I did come through the other side of that trial and seemingly felt fine. Yet, there were times when around a crowd I would experience times of anxiety. I remember when incident vividly. I was at the grocery store about midnight because I thought it would be a quiet time to do so. I was about half way through my shopping when I experienced an overwhelming anxiety attack. I did not finish my shopping, but, left the cart full of groceries right in the aisle and ran home.
I have never been one to have lots of friends in my life. This would seem contrary to a life as an evangelist and then a pastor. I have a personality that some would say borders on being a recluse. I admit I can stand my own company for quite a long period of time. So, there are many times where I have felt total loneliness in my life. Also, there have been times where I have experienced quite extreme highs.
In 2000 I went through another time of having to deal with the enemy of death, the death of my mother.

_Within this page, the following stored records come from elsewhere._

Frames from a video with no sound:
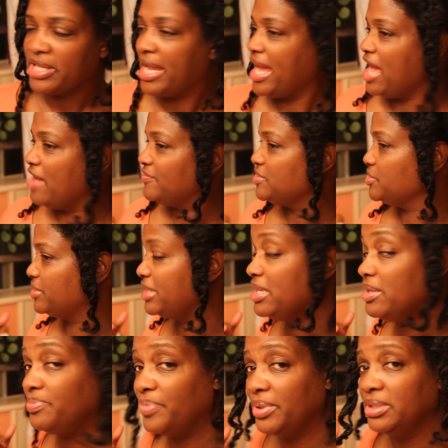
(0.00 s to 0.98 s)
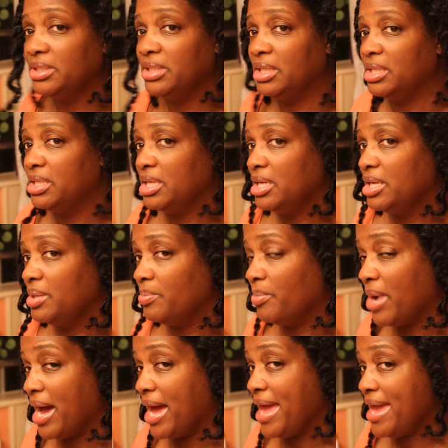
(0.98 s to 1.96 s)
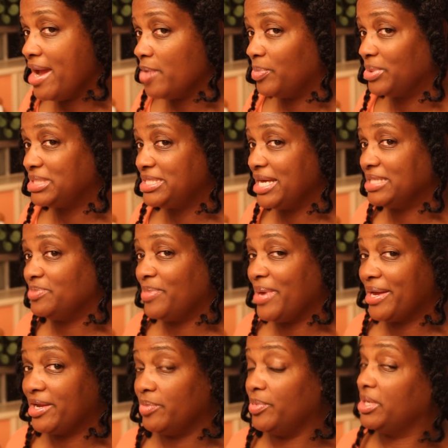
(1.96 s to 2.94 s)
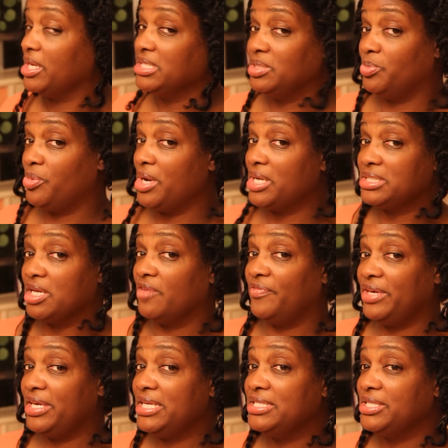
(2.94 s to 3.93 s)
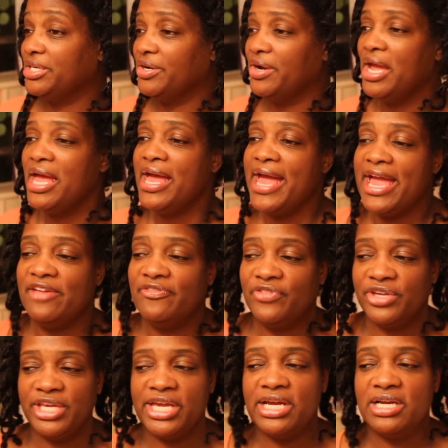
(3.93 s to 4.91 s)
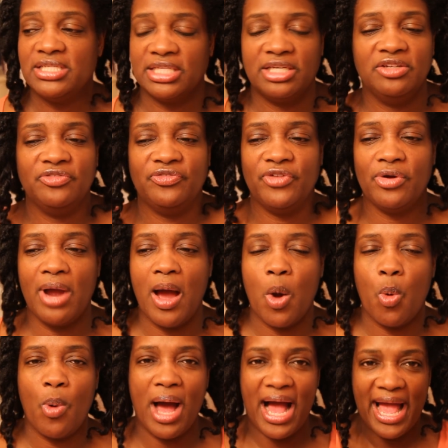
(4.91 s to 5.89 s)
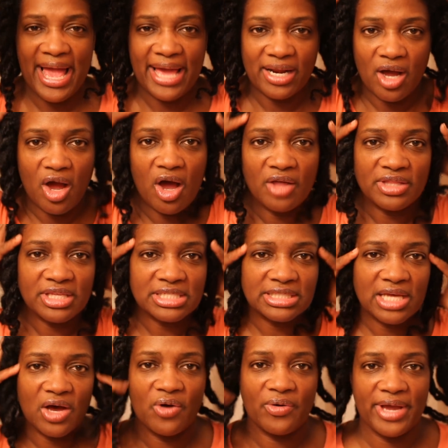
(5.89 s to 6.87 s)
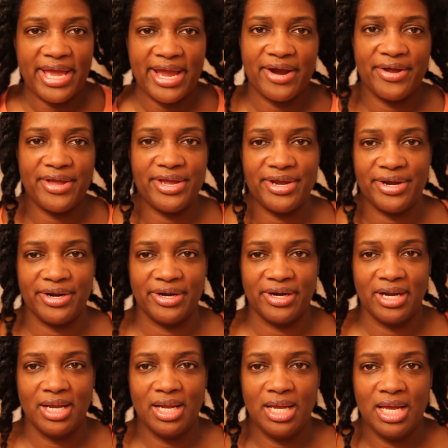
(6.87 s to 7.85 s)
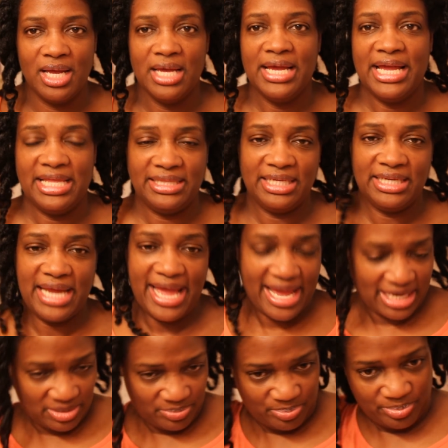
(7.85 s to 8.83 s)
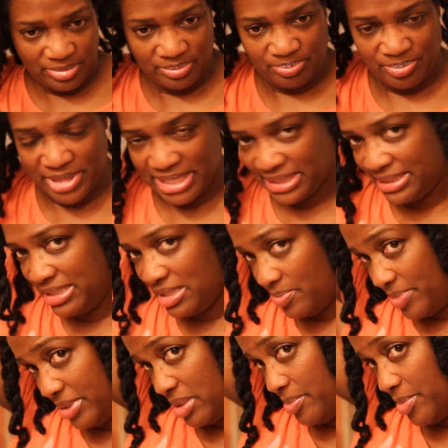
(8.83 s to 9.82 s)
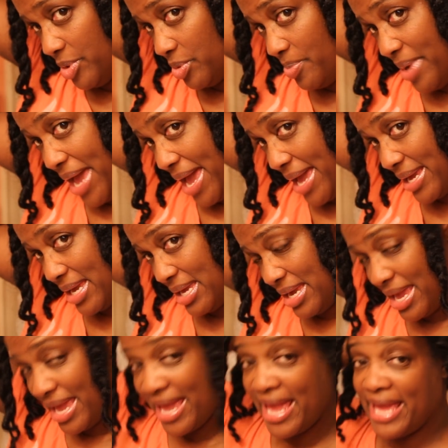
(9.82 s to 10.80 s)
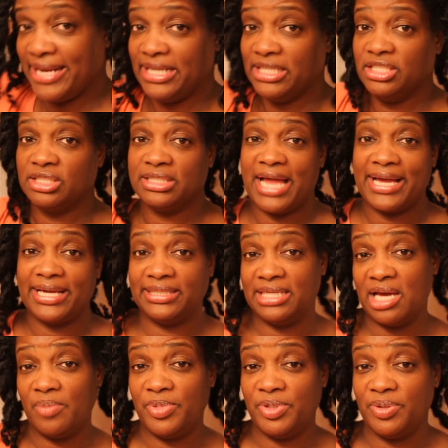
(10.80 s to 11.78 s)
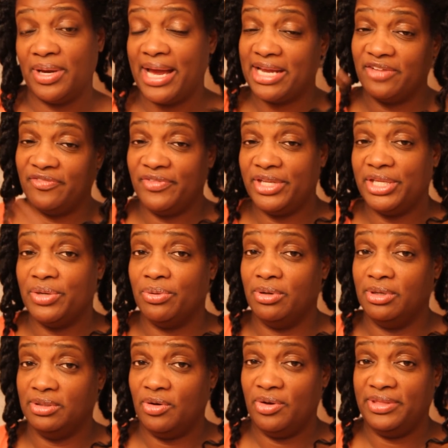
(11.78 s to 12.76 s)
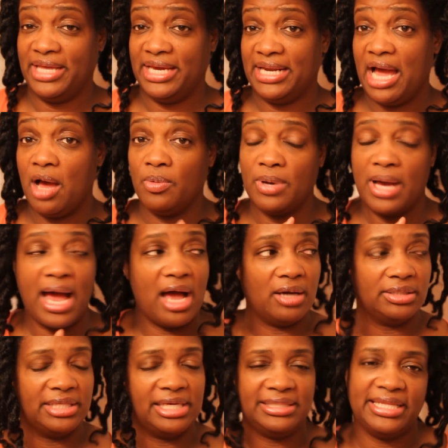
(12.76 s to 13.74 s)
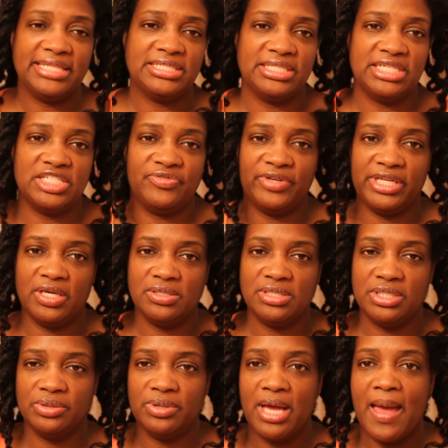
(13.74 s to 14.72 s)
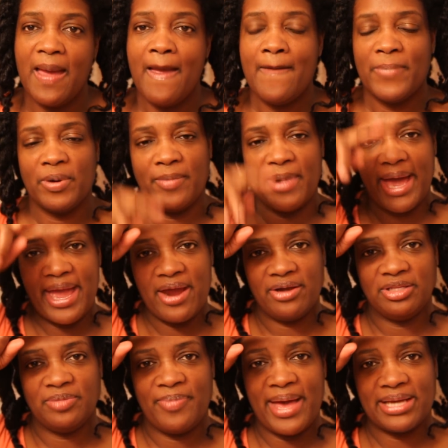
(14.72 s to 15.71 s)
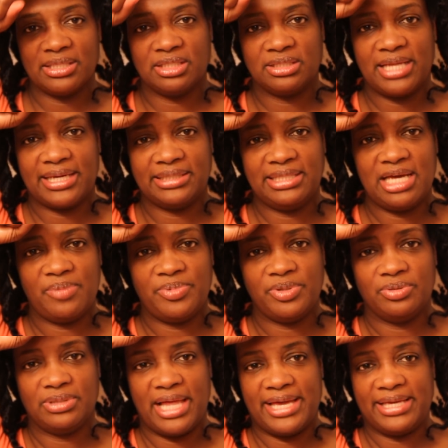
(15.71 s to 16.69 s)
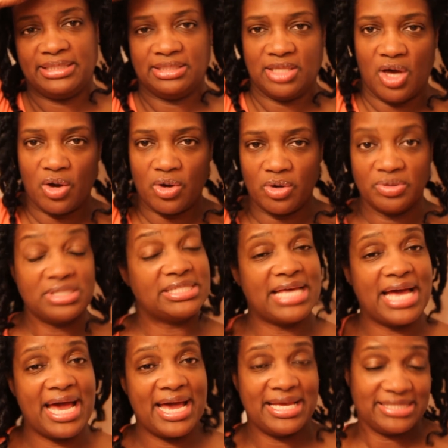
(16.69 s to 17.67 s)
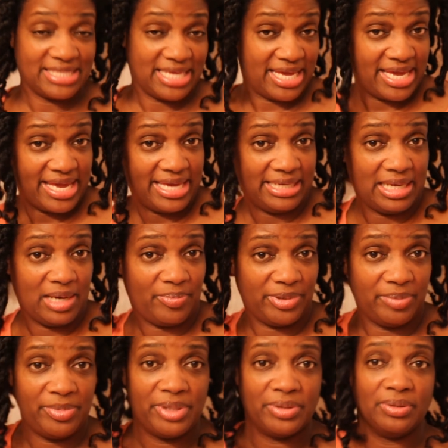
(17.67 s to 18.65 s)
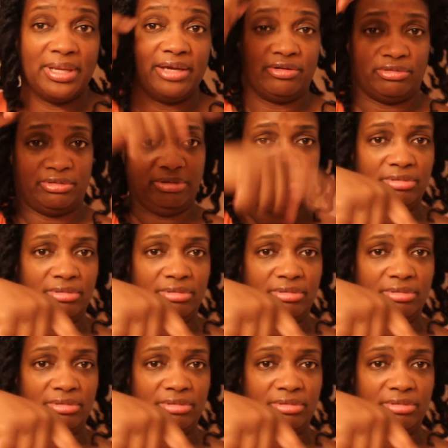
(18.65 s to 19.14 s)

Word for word: have to keep my hair protected back here because it breaks off easier. And for years I couldn't figure out why I had all this long hair here and then I had a big dip in the middle back. And it looked like a W. I got a video on that. I'll link that to this video too. But my hair in the back looked like a W, like long on the sides and up in the middle, like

It was the beginning of an almost two decade battle. The lowest time was the passing of my grandmother in 2004.
Once again the voice of suicide raised its ugly head. This eventually landed me in the hospital on the mental health wing many times over a period of several years. I was very fortunate to end up with a fantastic psychiatrist. Over time it was determined that I was bi-polar. I was placed on a regimen of different medications and now I live a even life without experiencing manic highs and lows.
I chose the above scriptures because it depicts a prophet who was going through his own trial of feeling totally misunderstood, persecuted for his faith of God. On the run because of Jezebel putting a price on his head. He hid in a cave asking God, why him? He felt like he was the only one left who had not given in to bowing down to the god of Baal. Finally, the Word of God spoke to him and let him know that God had set aside seven thousand others who had not bow down to Baal.
Now jump ahead to the garden of Gethsemane and Christ is going through a low time himself. He felt as if he would crumpled under the burden placed on him.
Then on the cross beaten, bruised, a crown of thorns on His head we hear him cry out to the father “why have you forsaken me”.
Yes, He was tried beyond measure, more than any man has ever known. So, when I feel like the road is too rough, the mountain too high, the valley too wide and the river too deep I have the promise of the following scripture:
1Co 10: MSG
13 No test or temptation that comes your way is beyond the course of what others have had to face. All you need to remember is that God will never let you down; he’ll never let you be pushed past your limit; he’ll always be there to help you come through it.
If you are feeling alone, frightened and worried that you cannot move forward please ask the Lord to hold you hand, remember, Don’t worry, He’ll Be There!